Booster Seats For Little Dogs Are Just Plain Dangerous
You wouldn't put a small child in the front seat. Don't put a small dog there, either.
Sir Isaac Newton famously stated that an object in motion remains in motion unless acted upon by an outside force. We have seat belts in cars so that if the car comes to a sudden stop we don't go through the windshield. That's all well and good for humans, but what about the furballs of the family? Dog booster seats may allow smaller breeds of man's best friend to keep you company in the front seat, but they also set dogs up to be ejected from the car during a crash—that is, if the airbags don't squash them first.
When I worked as a courier, I used one of those front seat organizer bags to hold my clipboard, paperwork, maps, and anything else I needed to keep with me. It worked great until someone cut me off, forcing me to slam on my brakes and send all of my worldly possessions flying toward the dashboard. Fortunately, scribbled directions and bills of lading don't get hurt when they hit the floor or bounce off the windshield.
Many dog boosters work almost exactly the same way as my organizer bag, and just as poorly. But it's not your scrap paper or well-worn book of maps that bounces off the windshield. It's your dog. Sure, dogs have a sense of balance to help them stay in place, something even the best road atlas doesn't have.
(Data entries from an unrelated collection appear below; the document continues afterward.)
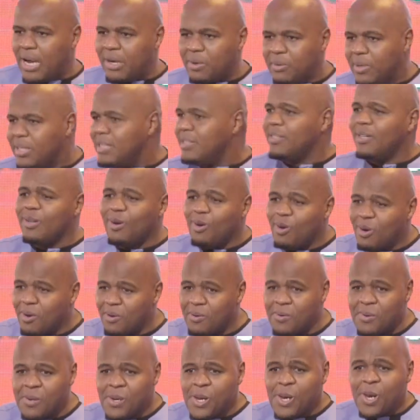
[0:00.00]

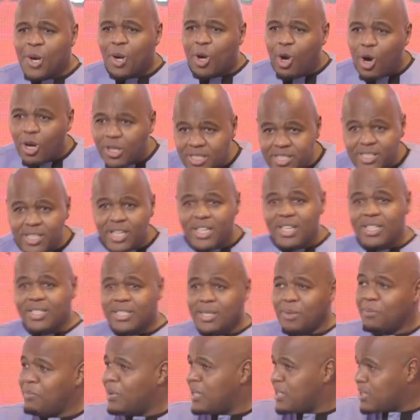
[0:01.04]
No. God
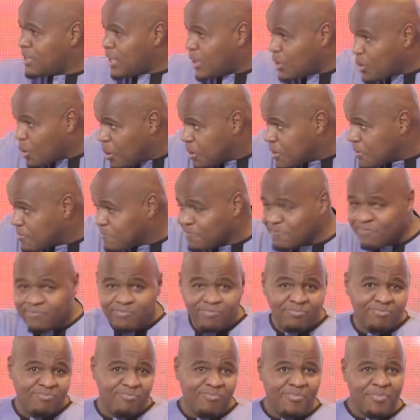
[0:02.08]
said, Pastor
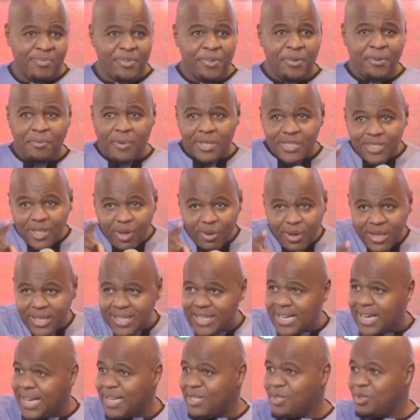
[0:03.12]
Don, Pastor
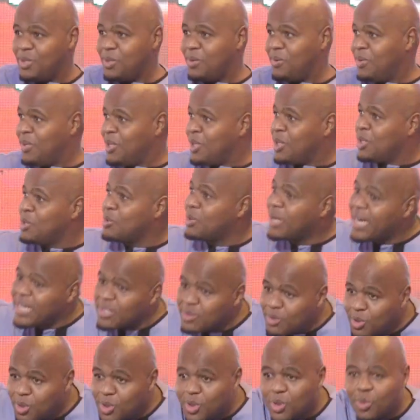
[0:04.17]
Waiganjo, you guys
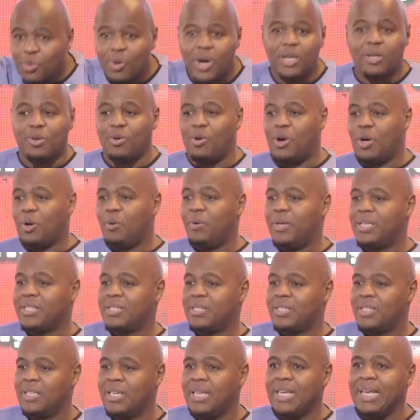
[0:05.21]
go to our Rock
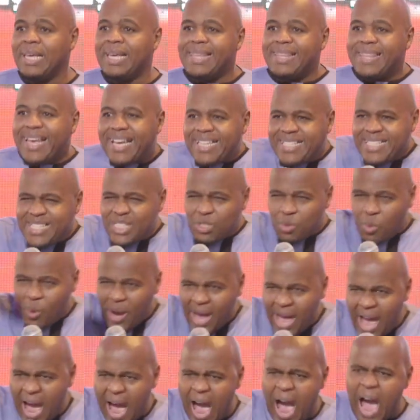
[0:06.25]
West. That is
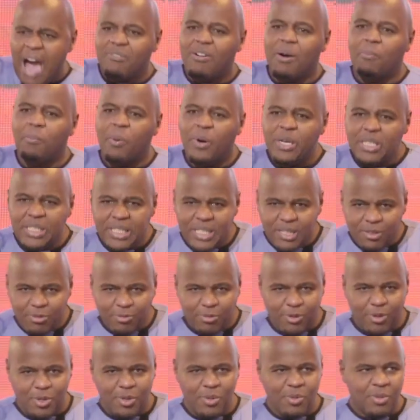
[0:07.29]
where I have appointed
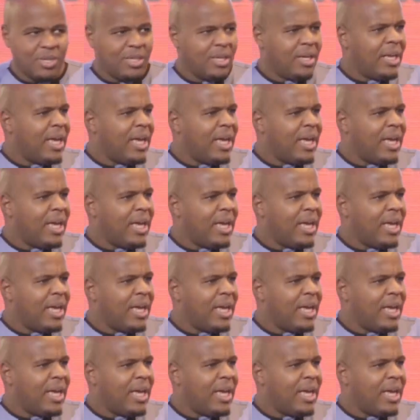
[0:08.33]
for you.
That may be enough for when I get cut off in traffic, but when some idiot runs a red light ahead of me and I slam into them, that dog is going to keep on going right through the windshield.
This booster thoughtfully includes a short tether that clips to a special harness to prevent this. It not only prevents the dog from becoming an unidentified flying object, it also spreads the significant G-forces of sudden deceleration across the dog's body. That's not so bad.
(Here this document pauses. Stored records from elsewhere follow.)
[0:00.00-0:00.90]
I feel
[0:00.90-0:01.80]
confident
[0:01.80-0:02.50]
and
But let's get real. Who's actually going to use it this way? Have you ever seen how uncooperative dogs can be when you try to put clothing on them, which essentially is what this harness is? It takes time that the average person isn't going to spend. They're just going to drop the dog in the box and go. At best, they may attach the tether to the dog's collar, which would then apply the full force of impact directly to the dog's neck, which could have disastrous consequences.
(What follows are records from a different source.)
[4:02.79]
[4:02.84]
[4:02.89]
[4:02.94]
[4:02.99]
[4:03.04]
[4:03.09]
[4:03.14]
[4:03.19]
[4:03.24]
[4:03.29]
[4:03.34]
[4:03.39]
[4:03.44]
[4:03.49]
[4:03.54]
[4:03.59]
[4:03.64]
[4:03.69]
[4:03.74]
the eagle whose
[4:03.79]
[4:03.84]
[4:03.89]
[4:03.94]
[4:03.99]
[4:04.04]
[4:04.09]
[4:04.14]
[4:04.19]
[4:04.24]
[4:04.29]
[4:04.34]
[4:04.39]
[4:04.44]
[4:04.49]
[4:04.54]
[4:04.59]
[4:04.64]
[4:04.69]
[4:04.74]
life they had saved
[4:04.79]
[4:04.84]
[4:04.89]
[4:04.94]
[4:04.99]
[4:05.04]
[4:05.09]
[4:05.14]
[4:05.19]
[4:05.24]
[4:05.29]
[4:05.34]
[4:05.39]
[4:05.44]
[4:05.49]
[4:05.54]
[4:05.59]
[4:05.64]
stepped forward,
Another problem has to do with the other restraint system in the car: the airbags. Child seats are never supposed to be used in the front seat of a car because airbags can be harmful or even fatal when they go off for an improperly positioned passenger. Children are too small for the airbag's design. They are supposed to provide a cushion for a human torso, but because children are smaller than adults they are positioned to go off in a child's face.
This improper position is exactly where small dogs in booster seats sit. Not only will they go flying in a crash, they'll launch right into an exploding airbag. The consequences are unpredictable since dogs don't always sit facing straight forward, but regardless they will be severe.
The final problem is the construction of the boosters themselves. Child seats are required to meet Federal Motor Vehicle Safety Standard 213 as defined by the National Highway Traffic Safety Administration. FMVSS 213 is a 43-page document outlining designs, specifications, testing procedures, and minimum acceptable performance requirements. As a result, whether you buy a child seat from Britax, Evenflo, Graco, or any of the other manufacturers, you can be sure that its construction meets these standards, no matter who built it.
No such standards exist for dog boosters. The Center for Pet Safety tested four models of dog boosters of various designs. All of them suffered catastrophic failures of some sort. Some of them allowed the dog (don't worry, it's a crash test dummy) to slam into the seat or the dashboard. Others suffered from structural failures, with buckles or straps breaking. None of them did the job they are supposed to do, which is to keep the dog safely restrained.
So how do you keep your dog safe in the car? Consumer Reports recommends treating your dog like you'd treat your child, and put them in the back. CR suggests using a hatchback, wagon, or SUV along with a pet barrier. For small dogs, like the ones you might put in a booster, use a small kennel that fully encloses the dog, protecting them in a cage rather than letting them roam free.
Of course, if you have a particularly large lap dog like me, you can use the dog as a seat belt.